Plus Venture Capital plans to invest aggressively in building a broadly diversified portfolio of seed-stage startups over the next three years.
“We’re actually pretty sector-agnostic – we will invest in any tech sector,” said Haider. “It’s pretty broad, which allows us to find outliers that might be ignored by other people.”
‘Third wave’ of technology
He added that the healthcare, fintech and edtech sectors, in particular, have benefited from increased adoption and investment since the pandemic began.
“We’re very interested in the ‘third wave’ of technology – which takes technology and applies it to incumbent industries that aren’t tech-enabled at all,” said Haider. “This Middle East region has a lot of that. Even e-commerce is still in the low single digits of adoption. The sky’s the limit.”

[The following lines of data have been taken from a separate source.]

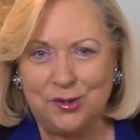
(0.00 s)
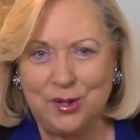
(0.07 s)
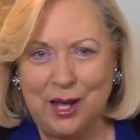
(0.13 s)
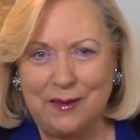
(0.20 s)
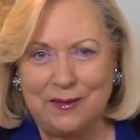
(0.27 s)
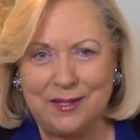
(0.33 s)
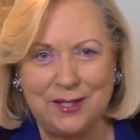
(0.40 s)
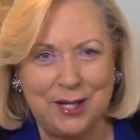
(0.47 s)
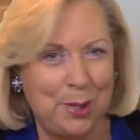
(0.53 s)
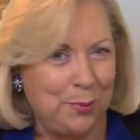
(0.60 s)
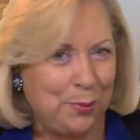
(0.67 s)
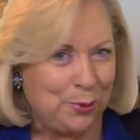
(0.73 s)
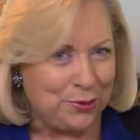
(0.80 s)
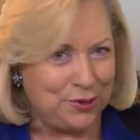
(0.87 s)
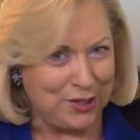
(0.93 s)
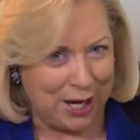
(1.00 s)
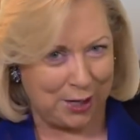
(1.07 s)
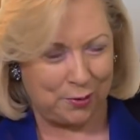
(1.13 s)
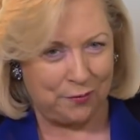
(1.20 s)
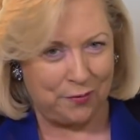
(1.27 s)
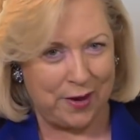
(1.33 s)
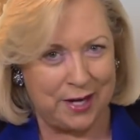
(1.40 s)
that the temple
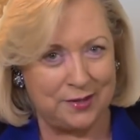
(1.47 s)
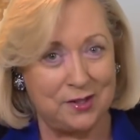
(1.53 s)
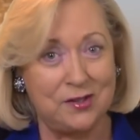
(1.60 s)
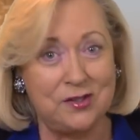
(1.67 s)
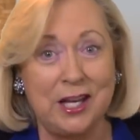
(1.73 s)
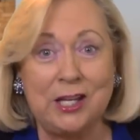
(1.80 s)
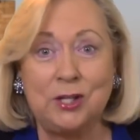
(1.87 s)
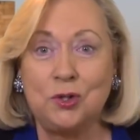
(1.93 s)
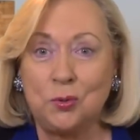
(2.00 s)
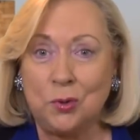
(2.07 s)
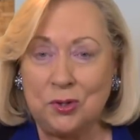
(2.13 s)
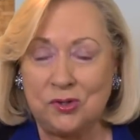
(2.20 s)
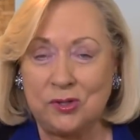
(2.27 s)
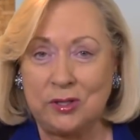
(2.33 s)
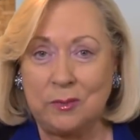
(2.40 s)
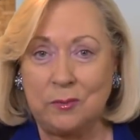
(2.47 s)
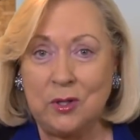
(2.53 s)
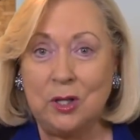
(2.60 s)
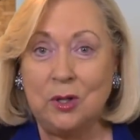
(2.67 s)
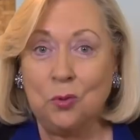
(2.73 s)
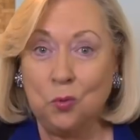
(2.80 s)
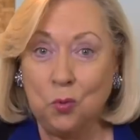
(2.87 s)
sacrifices in Jerusalem
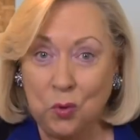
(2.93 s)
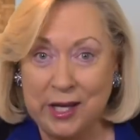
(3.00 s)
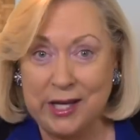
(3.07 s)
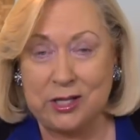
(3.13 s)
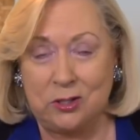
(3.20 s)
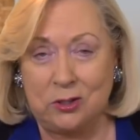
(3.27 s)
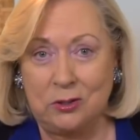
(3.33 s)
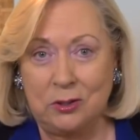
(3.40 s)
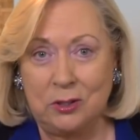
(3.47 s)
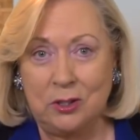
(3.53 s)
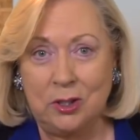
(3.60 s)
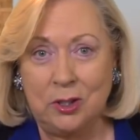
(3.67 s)
will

Haider also listed regtech, construction tech and proptech as developing areas of interest for regional investment. “The region has become very wealthy, but is still stuck in the 1980s in some respects,” he said. “It has a long way to go in terms of technology adoption and modernisation. Entrepreneurs are seeing the problems right in front of them and they’re trying to solve them.”
Wes Schwalje, COO of Dubai-headquartered research firm Tahseen Consulting, said funds like Plus Venture Capital view the pandemic as a “disruption” that could fuel innovation in adversity, which may increase venture capital returns.
Schwalje also noted that because Gulf governments and state-owned companies tend to drive regional tech innovation, an emerging issue is the potential for their technological leadership to crowd out private sector innovation.
“For example, there are a lot of telcos entering the payments space at the moment, and at the same time there are a number of fintechs emerging due to the opportunities in the space,” he said. “In such cases, what is the right balance in supporting well-capitalised legacy players in entering new growth markets while at the same time supporting startups?”